_Problem to solve_
Take the material below and output exactly the run of lines from the one containing "[00:02:05.79 to 00:02:06.69]" down to the one containing "What the speaker", with both included.

_Given entries_
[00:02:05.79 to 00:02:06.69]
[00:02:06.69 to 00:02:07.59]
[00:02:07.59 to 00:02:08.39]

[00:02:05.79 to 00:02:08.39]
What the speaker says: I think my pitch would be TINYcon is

* * *

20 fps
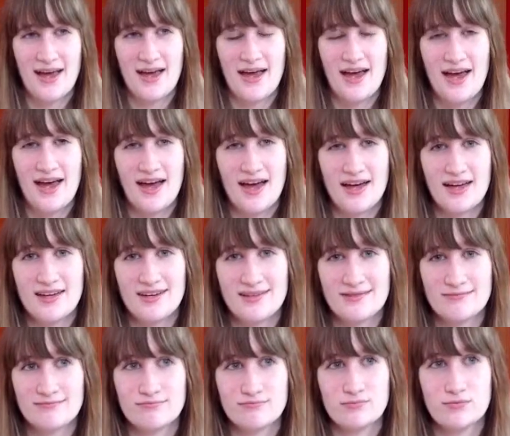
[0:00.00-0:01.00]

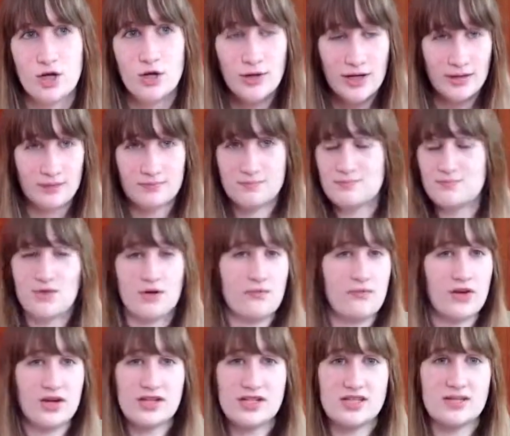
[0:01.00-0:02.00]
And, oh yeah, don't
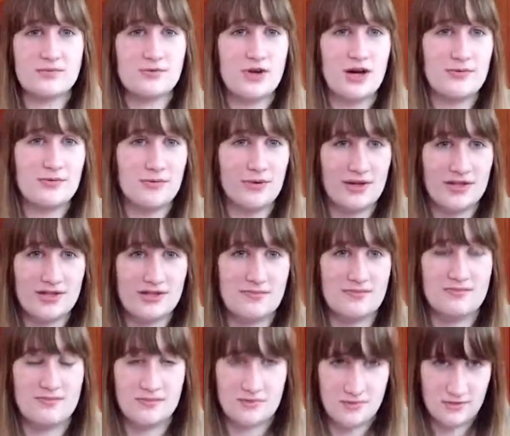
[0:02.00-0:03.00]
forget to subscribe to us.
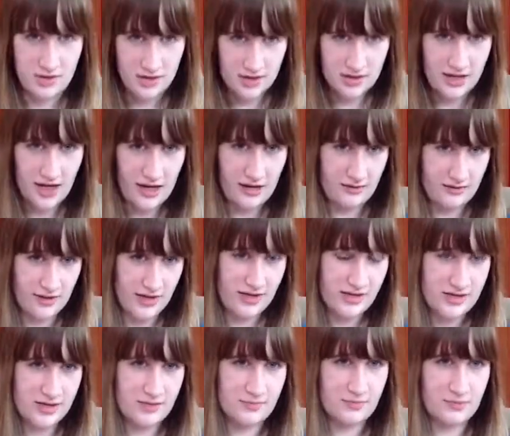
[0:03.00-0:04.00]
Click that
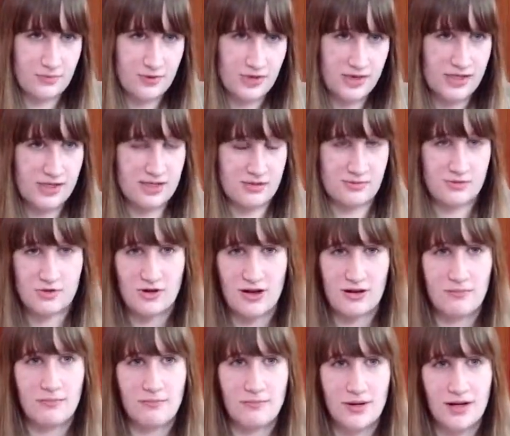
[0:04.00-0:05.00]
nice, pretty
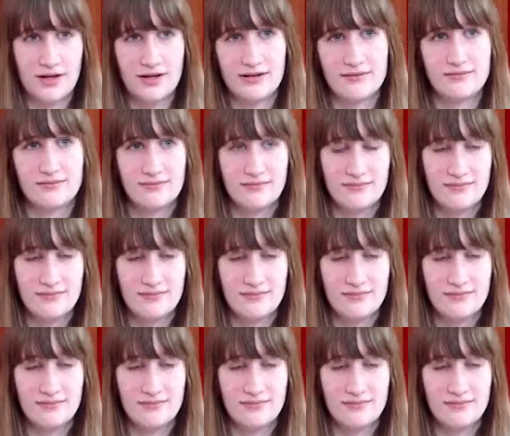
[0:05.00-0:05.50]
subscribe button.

---

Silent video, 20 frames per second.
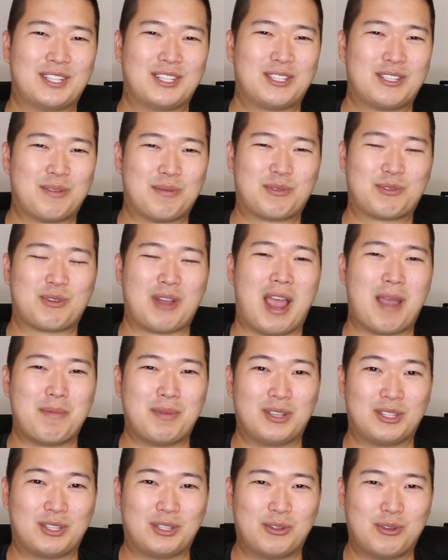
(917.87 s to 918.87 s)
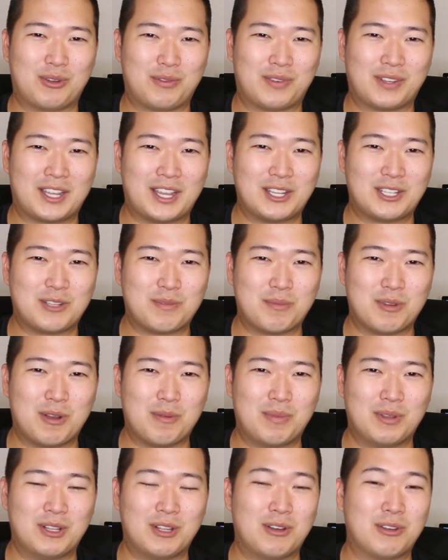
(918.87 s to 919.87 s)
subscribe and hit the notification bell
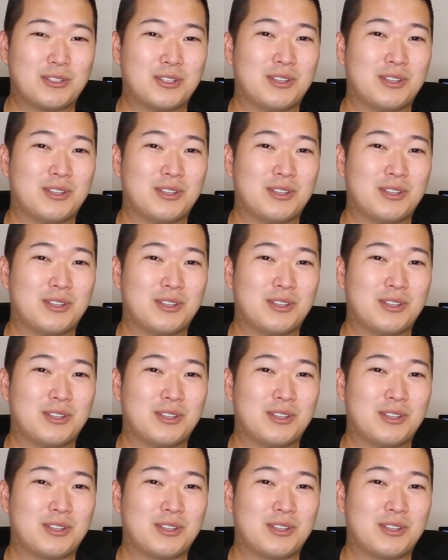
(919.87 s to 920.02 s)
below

_Exercise answer_
[00:02:05.79 to 00:02:06.69]
[00:02:06.69 to 00:02:07.59]
[00:02:07.59 to 00:02:08.39]

[00:02:05.79 to 00:02:08.39]
What the speaker says: I think my pitch would be TINYcon is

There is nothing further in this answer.